A 2013 Wall Street Journal article explores the variety of methods used by faith-based funds to screen their investment choices. Many use “negative” screening processes that identify companies and industries to be avoided if they’re involved in practices that conflict with a faith’s tenets.
A fund aimed at, say, conservative Protestants may screen out companies involved in production and distribution of alcohol or pornography; funds that that seek to reflect Islamic tenets may opt out of investing in companies involved in pork production or money lending; a fund based on Catholic principles may avoid investments in companies linked to contraceptive products, abortion or human embryonic research.
Faith-based investors may also opt for “positive” screening that allows them to direct their capital toward social goals like protecting human rights or addressing poverty. These approaches often cut across the standard “liberal vs. conservative” ideological lines—for example, many faith-based approaches emphasize environmental protection as a moral commitment to stewardship of the earth.
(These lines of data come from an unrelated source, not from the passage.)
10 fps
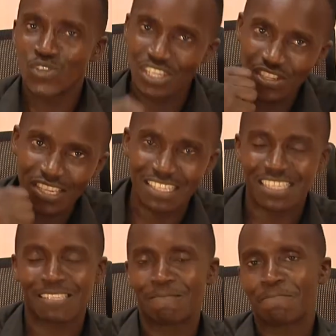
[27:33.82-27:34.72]

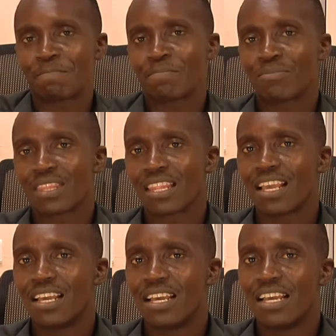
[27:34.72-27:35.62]
Jesus.
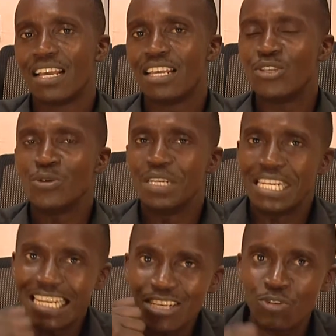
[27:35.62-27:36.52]
You
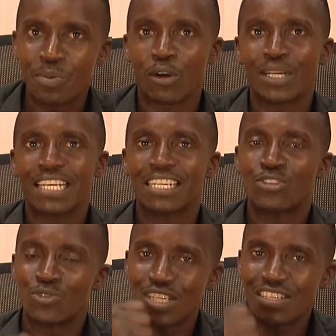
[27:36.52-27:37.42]
need to be
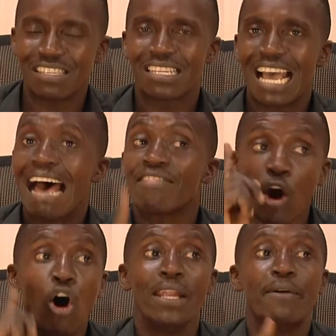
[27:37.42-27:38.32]
connected to Jesus. And the
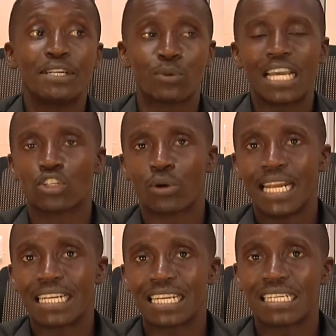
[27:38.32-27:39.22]
only way to get
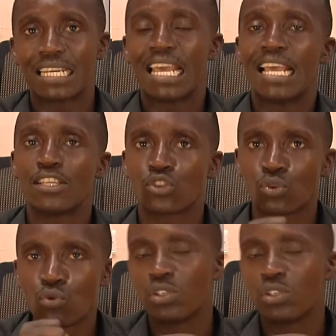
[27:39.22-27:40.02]
connected is through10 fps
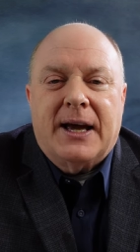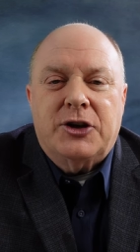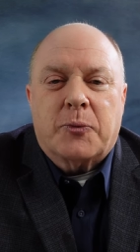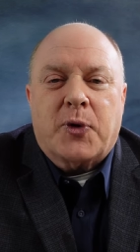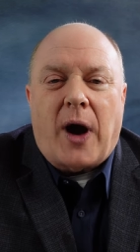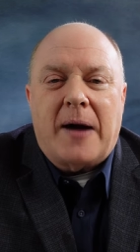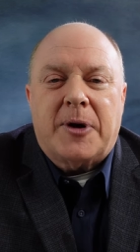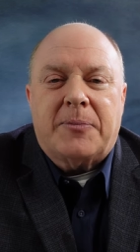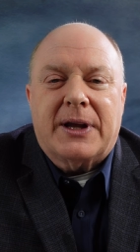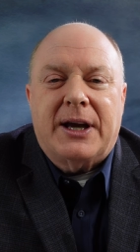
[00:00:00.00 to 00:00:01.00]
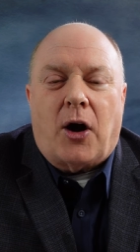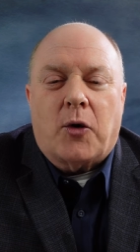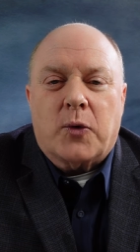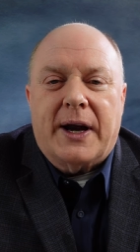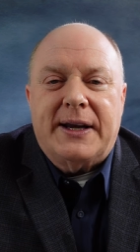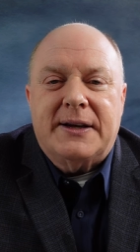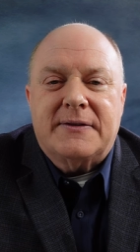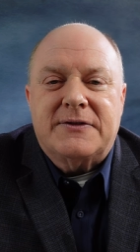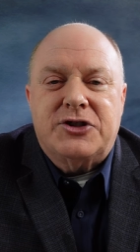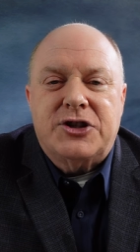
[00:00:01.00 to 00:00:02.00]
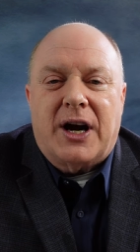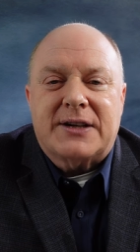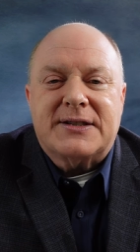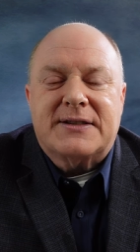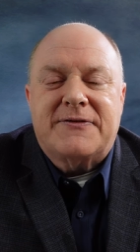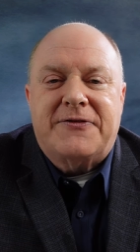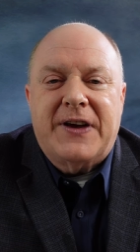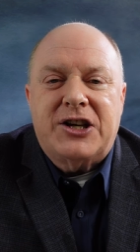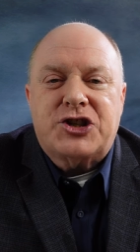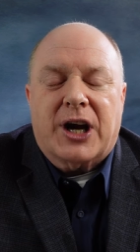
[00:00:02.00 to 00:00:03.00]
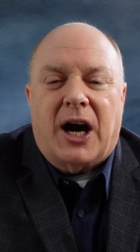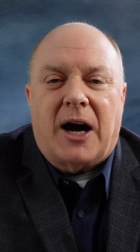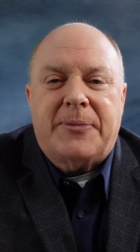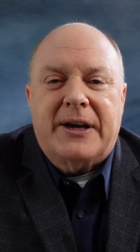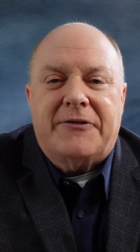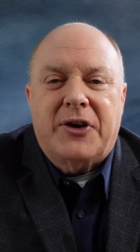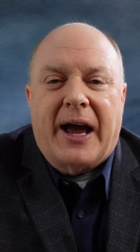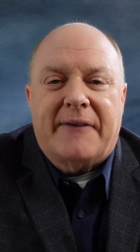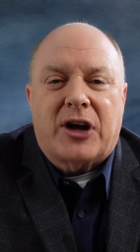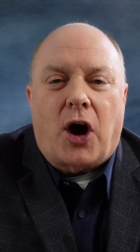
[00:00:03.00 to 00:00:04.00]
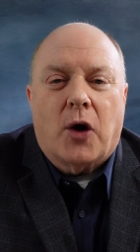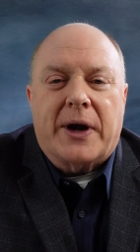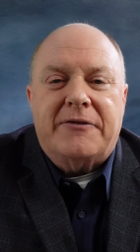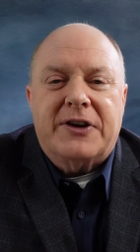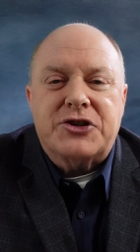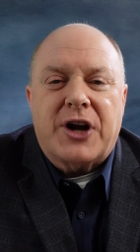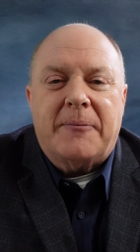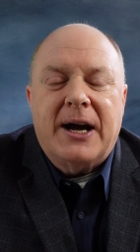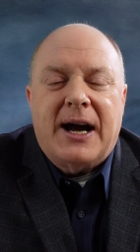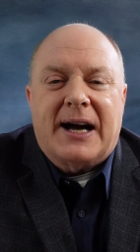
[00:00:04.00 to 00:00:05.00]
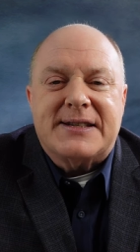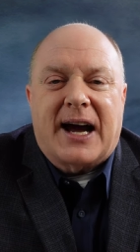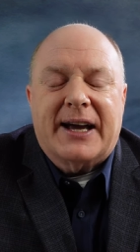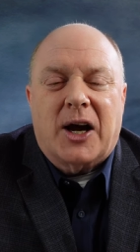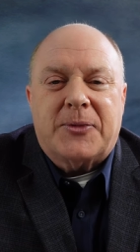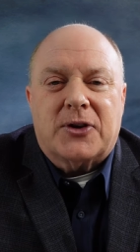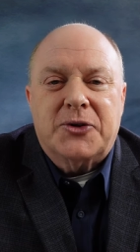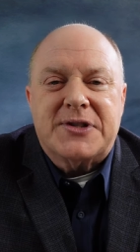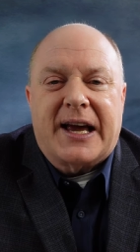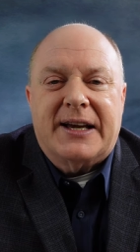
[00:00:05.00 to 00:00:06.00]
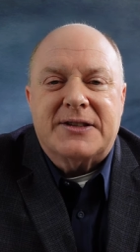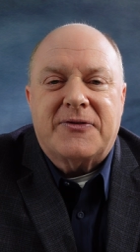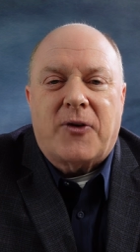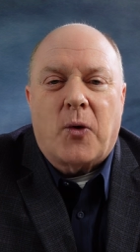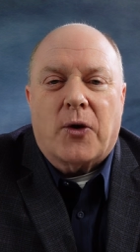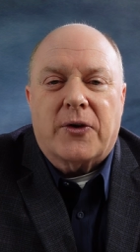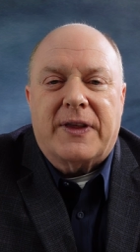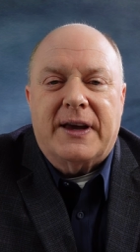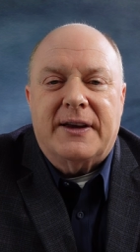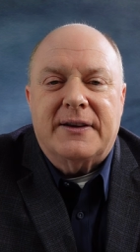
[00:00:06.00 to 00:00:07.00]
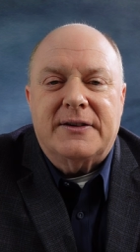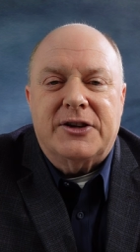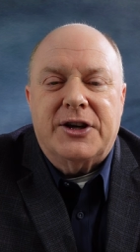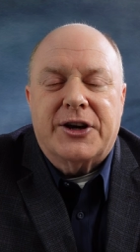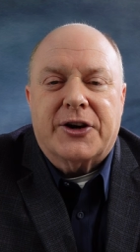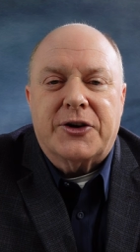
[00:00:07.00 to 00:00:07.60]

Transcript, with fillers: You're probably already just finishing up, if you haven't already finished up, on tying up the loose ends for the year.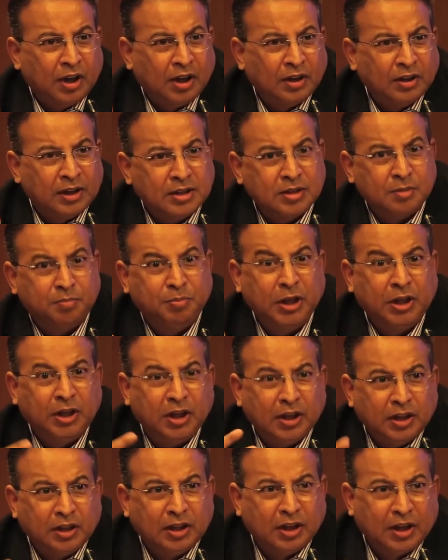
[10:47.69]
and there's a
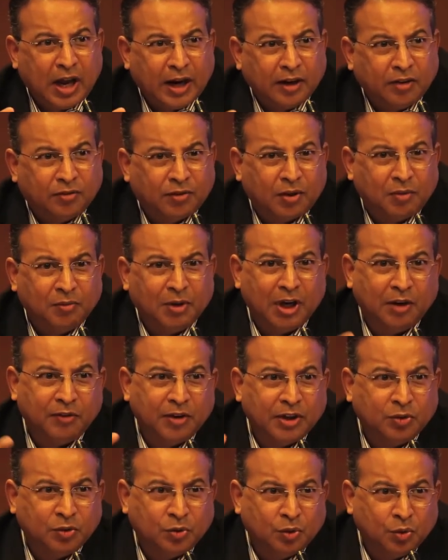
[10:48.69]
peaking in the night from
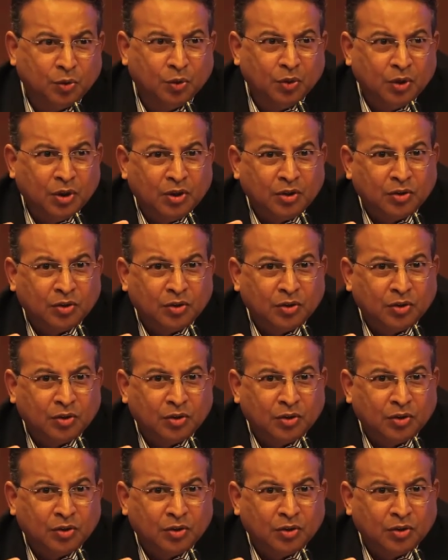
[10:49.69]
11 to 2.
In many cases, church organizations provide specific guidance on how to invest in accordance with the faith’s tenets. For example, the U.S. Conference of Catholic Bishop’s 2003 guidelines for socially responsible investment don’t recommend specific investments or stocks, but do provide guidance for investors aimed at “protecting human life; promoting human dignity; reducing arms production; pursuing economic justice; protecting the environment, and encouraging corporate responsibility.”
(Of course, we’ll note here that one need not be an adherent of a particular religion to invest in a particular faith-based fund, if you find the fund’s investing principles align with your goals and values).
The faith-based investor is animated by a similar spirit to that of the social impact investor who steers their funds toward green bonds to protect the environment, or who invests in companies that dedicate part of their profits to fighting poverty. In both cases, the investor is motivated to align their financial goals with their values.
As interest in faith-based and other forms of social impact investing has grown, more investment options are entering the market to meet the increase in demand.
“[A] group of funds has definitely emerged as a growing and distinct subset of the [socially responsible investing] world,” Michael Herbst, a mutual fund analyst for Morningstar who focuses on faith-based investing, says in a recent interview with The Balance. “What we’re seeing is a growing awareness among individual investors that there may be faith-based offerings that coincide with their own spiritual beliefs perhaps more closely than there had been options in the past.”
As with other forms of social impact investing, faith-based investing does not necessarily mean lower returns. In fact, some experts suggest values-based investors may benefit from longer-term commitments.
“When you have stronger ties to an investment because it’s also expressing your values, you’re more likely to stick with it for the longer term,” Jon Hale of Morningstar’s North American fund research team tells Kiplinger.
At the same time, you should recognize that just because an investment strategy corresponds to your values doesn’t mean it’s necessarily the right investment for you—social impact and faith-based strategies are subject to the same market risks as other investing approaches. If you’re interested in these investing approaches, consult with a financial professional who can help you to think through ways to incorporate faith-based or other social responsibility strategies into a diversified portfolio that reflects your investing goals, time frame and risk tolerance.
Faith-based investing, like other forms of impact investing, isn’t just a valuable alternative for individual investors—these types of investing are intended to be tools for creating social change. Impact investing is likely to play a vital role in helping to address difficult social problems at a time when governments at all levels are too often constrained by tight budgets or partisan gridlock. It’s worth looking at how these creative forms of investing can shape the future.